Task objective: Return all of the data that follows precisely, leaving every image out.

Saved entries:
****************************************
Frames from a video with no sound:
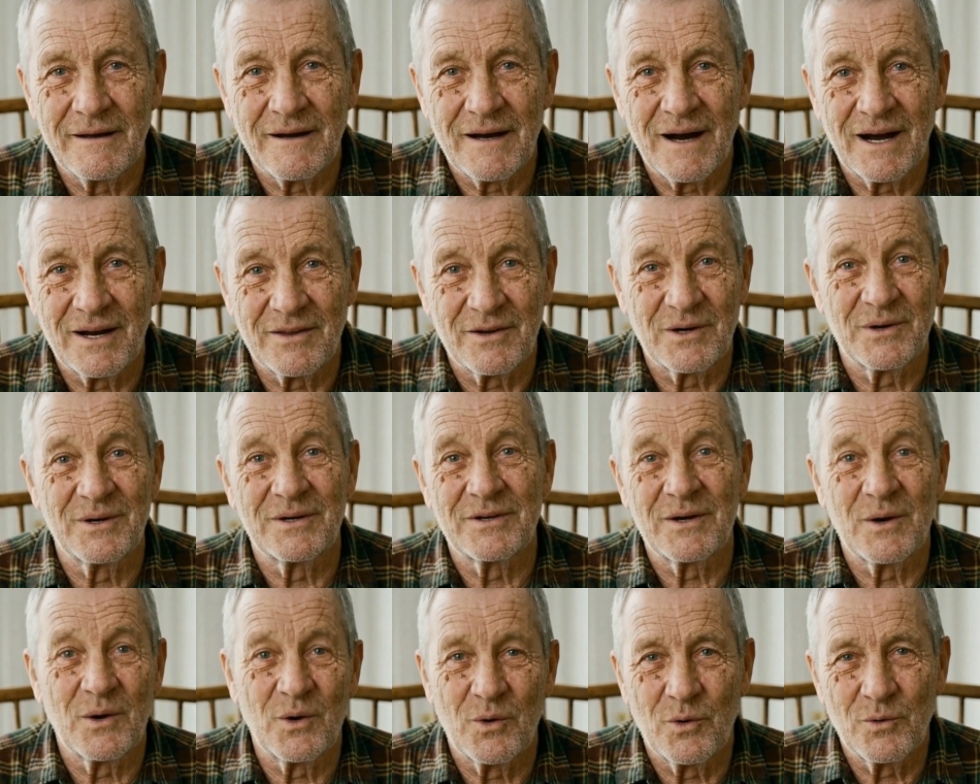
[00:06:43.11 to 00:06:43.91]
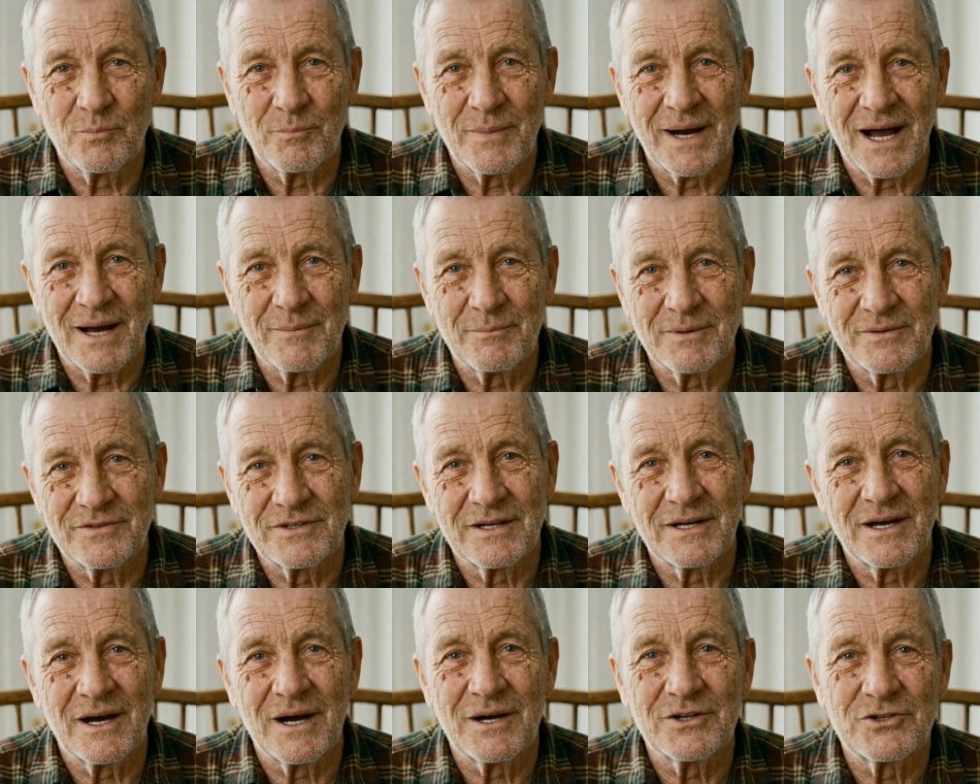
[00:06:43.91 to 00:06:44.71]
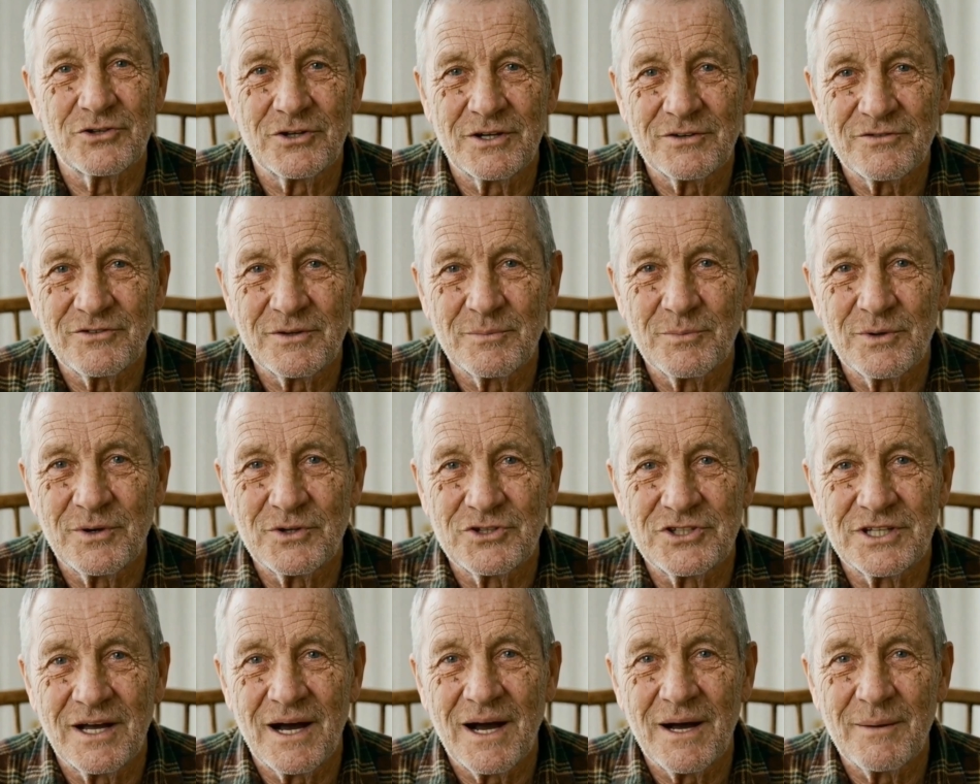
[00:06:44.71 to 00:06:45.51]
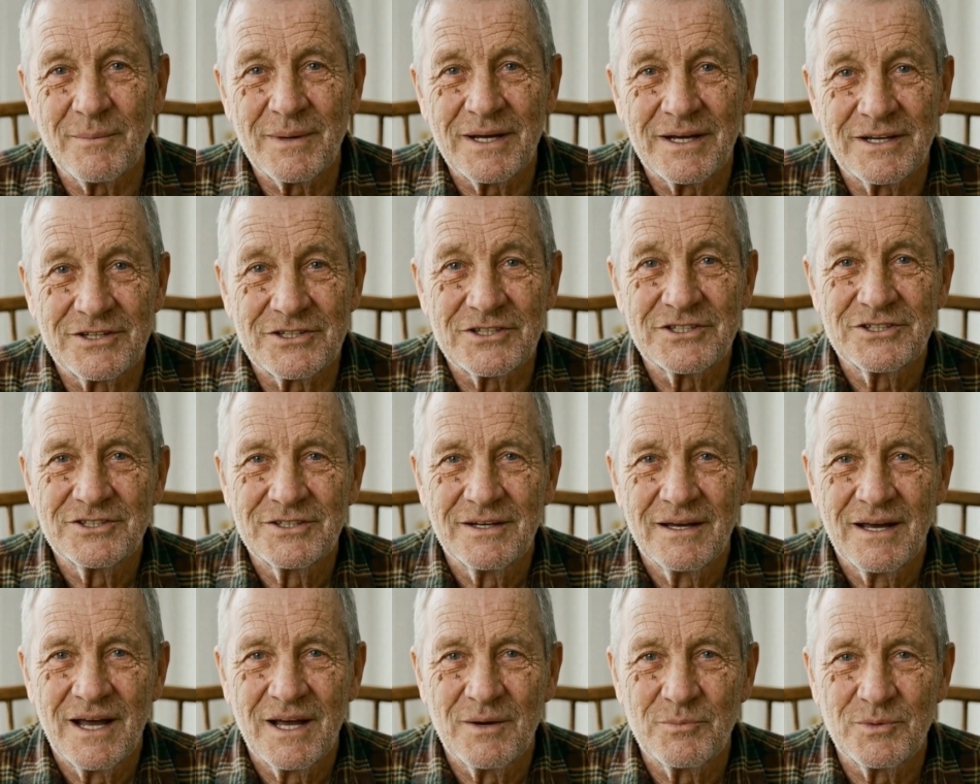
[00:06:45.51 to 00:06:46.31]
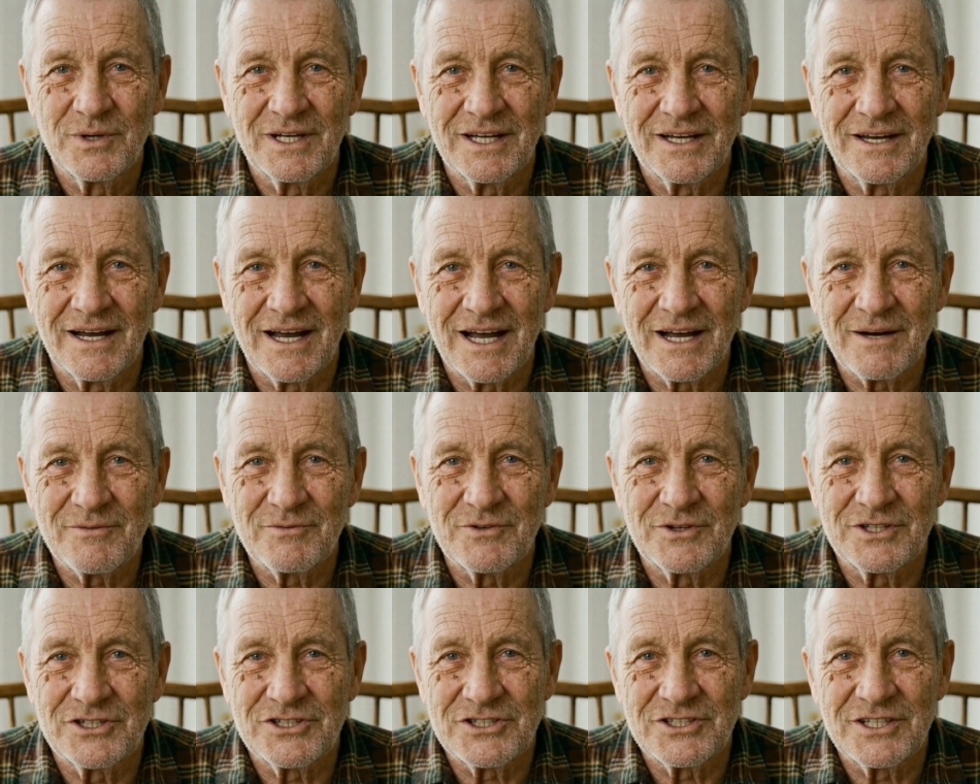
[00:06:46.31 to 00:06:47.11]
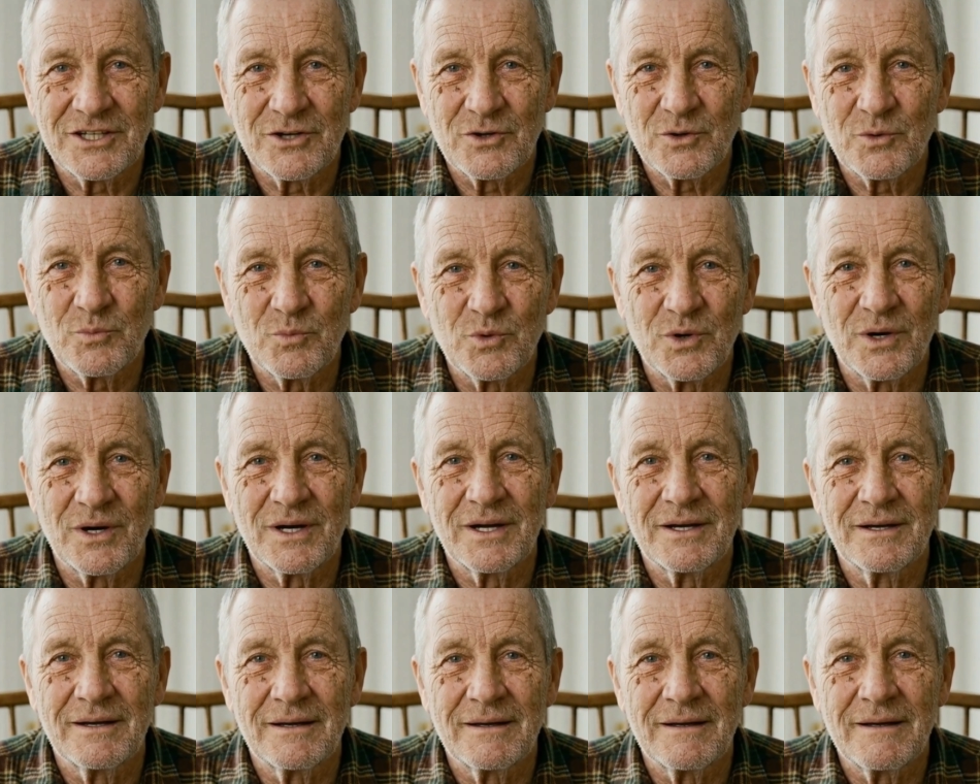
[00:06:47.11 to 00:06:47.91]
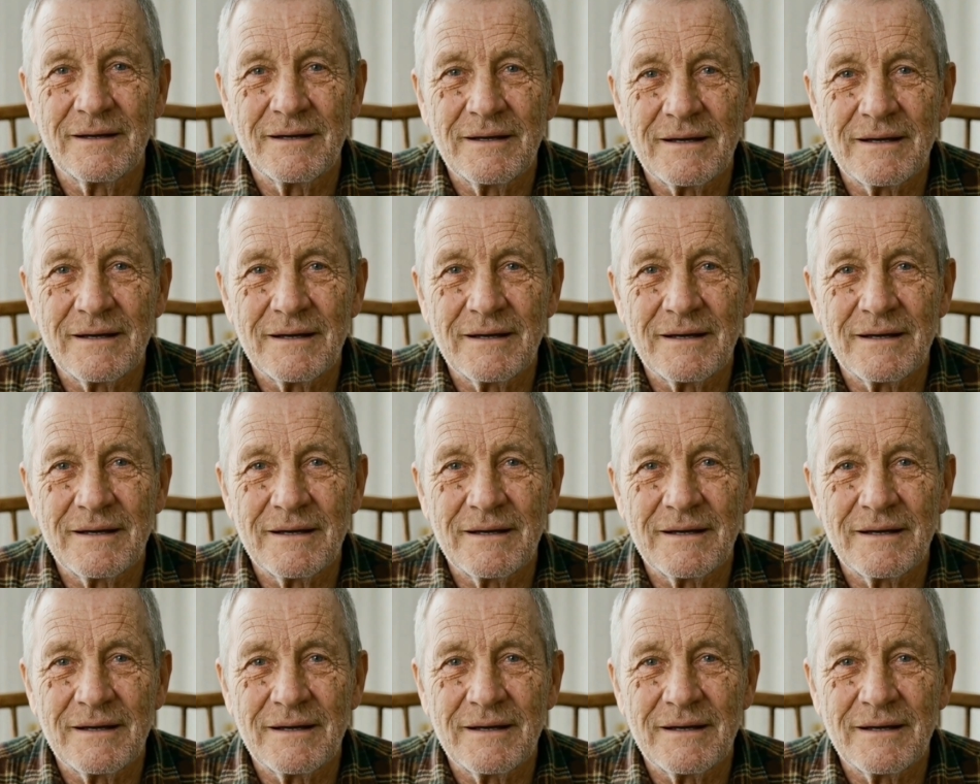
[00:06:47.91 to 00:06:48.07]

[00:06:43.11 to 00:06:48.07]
I learned the whole map of the country from those comments. I read every single one.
****************************************
Exercise result:
Frames from a video with no sound:
[00:06:43.11 to 00:06:43.91]
[00:06:43.91 to 00:06:44.71]
[00:06:44.71 to 00:06:45.51]
[00:06:45.51 to 00:06:46.31]
[00:06:46.31 to 00:06:47.11]
[00:06:47.11 to 00:06:47.91]
[00:06:47.91 to 00:06:48.07]

[00:06:43.11 to 00:06:48.07]
I learned the whole map of the country from those comments. I read every single one.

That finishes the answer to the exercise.